August 2nd, 2019

Podcast 227: Chronic kidney disease and anticoagulants

Chronic kidney disease, being a “prothrombic state,” would seem to warrant use of anticoagulants, yet they aren’t often used — why? The problem seems to be a lack of data with which to evaluate their effectiveness and possible harms. Big drug trials seem to avoid recruiting these patients, especially those in the later stages of CKD, where, for example, the risk for thromboembolism is two- to three-fold greater than in patients with normal kidney function.

We talk with Dr. Sunil Badve, senior author of a meta-analysis in a recent Annals of Internal Medicine. His findings? Non-vitamin K oral anticoagulants (or “NOACs”) seem better suited for those with early-stage disease than vitamin K antagonists like warfarin. In later-stage CKD, there just isn’t enough data available yet, and so the choice of therapy — if any — must weigh benefits against harms carefully.

Links:

Annals of Internal Medicine meta-analysis

Physician’s First Watch coverage

4 Responses to “Podcast 227: Chronic kidney disease and anticoagulants”

  1. Israel H. Konefka-Kronenberg says:

    Thanks for the update.
    Greetings from Caracas, Venezuela .

  2. Noemy Barberan says:

    Dear Physician first watch team,

    I want to congratulate you for this very helpful feature offered to all whom belongs to the medical community. Have the chance to listen all these news give us a time effective way to be updated with reliable information.
    I am very confident that this project will be one more of the many upcoming successes.
    Thanks again and many blessings.

    Very Respectfully,
    Noemy Barberan, MD. MPA.

  3. Thank you for the podcast.

    I was glad to listen and found the conversation helpful. I do have a suggestion on your overall format.

    As a primary care doc, I would like to hear, in addition to the data presentations, the voice and opinion of a practicing clinical doctor regarding the top stories you present. I think your podcast would be stronger to include this analysis.
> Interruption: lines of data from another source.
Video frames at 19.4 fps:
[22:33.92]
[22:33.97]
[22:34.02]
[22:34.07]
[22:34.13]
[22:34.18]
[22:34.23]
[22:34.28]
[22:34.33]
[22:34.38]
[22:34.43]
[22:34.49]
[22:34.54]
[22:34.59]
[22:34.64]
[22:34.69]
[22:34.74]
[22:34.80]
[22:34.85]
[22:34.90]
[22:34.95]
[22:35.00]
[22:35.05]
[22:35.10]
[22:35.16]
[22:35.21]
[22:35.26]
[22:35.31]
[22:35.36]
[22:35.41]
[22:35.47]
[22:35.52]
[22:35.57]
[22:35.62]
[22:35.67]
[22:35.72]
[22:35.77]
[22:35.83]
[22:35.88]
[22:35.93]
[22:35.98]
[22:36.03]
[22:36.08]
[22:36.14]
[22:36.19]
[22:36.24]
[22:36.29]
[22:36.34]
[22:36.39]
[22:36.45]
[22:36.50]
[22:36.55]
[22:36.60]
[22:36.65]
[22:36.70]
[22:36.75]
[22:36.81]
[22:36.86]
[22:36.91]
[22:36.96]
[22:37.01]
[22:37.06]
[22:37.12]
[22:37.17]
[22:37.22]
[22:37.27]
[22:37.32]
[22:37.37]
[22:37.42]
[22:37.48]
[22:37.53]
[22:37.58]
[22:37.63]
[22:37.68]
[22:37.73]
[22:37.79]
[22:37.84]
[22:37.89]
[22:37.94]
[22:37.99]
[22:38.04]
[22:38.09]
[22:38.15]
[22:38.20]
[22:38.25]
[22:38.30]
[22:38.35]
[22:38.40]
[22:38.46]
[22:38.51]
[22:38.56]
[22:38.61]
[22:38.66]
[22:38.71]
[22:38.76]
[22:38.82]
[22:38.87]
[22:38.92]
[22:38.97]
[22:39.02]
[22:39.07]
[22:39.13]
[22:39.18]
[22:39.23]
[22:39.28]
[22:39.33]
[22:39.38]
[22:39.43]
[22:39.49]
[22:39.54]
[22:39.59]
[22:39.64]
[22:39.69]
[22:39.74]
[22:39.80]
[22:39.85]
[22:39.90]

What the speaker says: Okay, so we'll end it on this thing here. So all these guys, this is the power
    In our age of EMR we have lost much of our physician conversations sharing our clinical synthesis of data through the lens of medical experience and acquired knowledge. As a primary care doc I still seek out specialists I trust for their opinion knowing it is just that- an opinion. But it is invaluable in helping me integrate and best understand new ideas and data.

    I hope you will consider adding this aspect to your podcast. I listen to a daily world news podcast where first the news report is given and then two political commentators discuss their analysis of the news reports. They are clear about their biases and their analysis often differs.. It will help us in medicine to hold onto to value of opinion analysis in addition to reporting the facts. Your podcast is a perfect opportunity to offer this. I would find it very useful in our age of fewer doctor curbside opportunities.

  4. Dhanpal Manakapure says:

    Wait & Watch.We have to Adjust.Anyhow Very Good Idea. Thanks A Lot.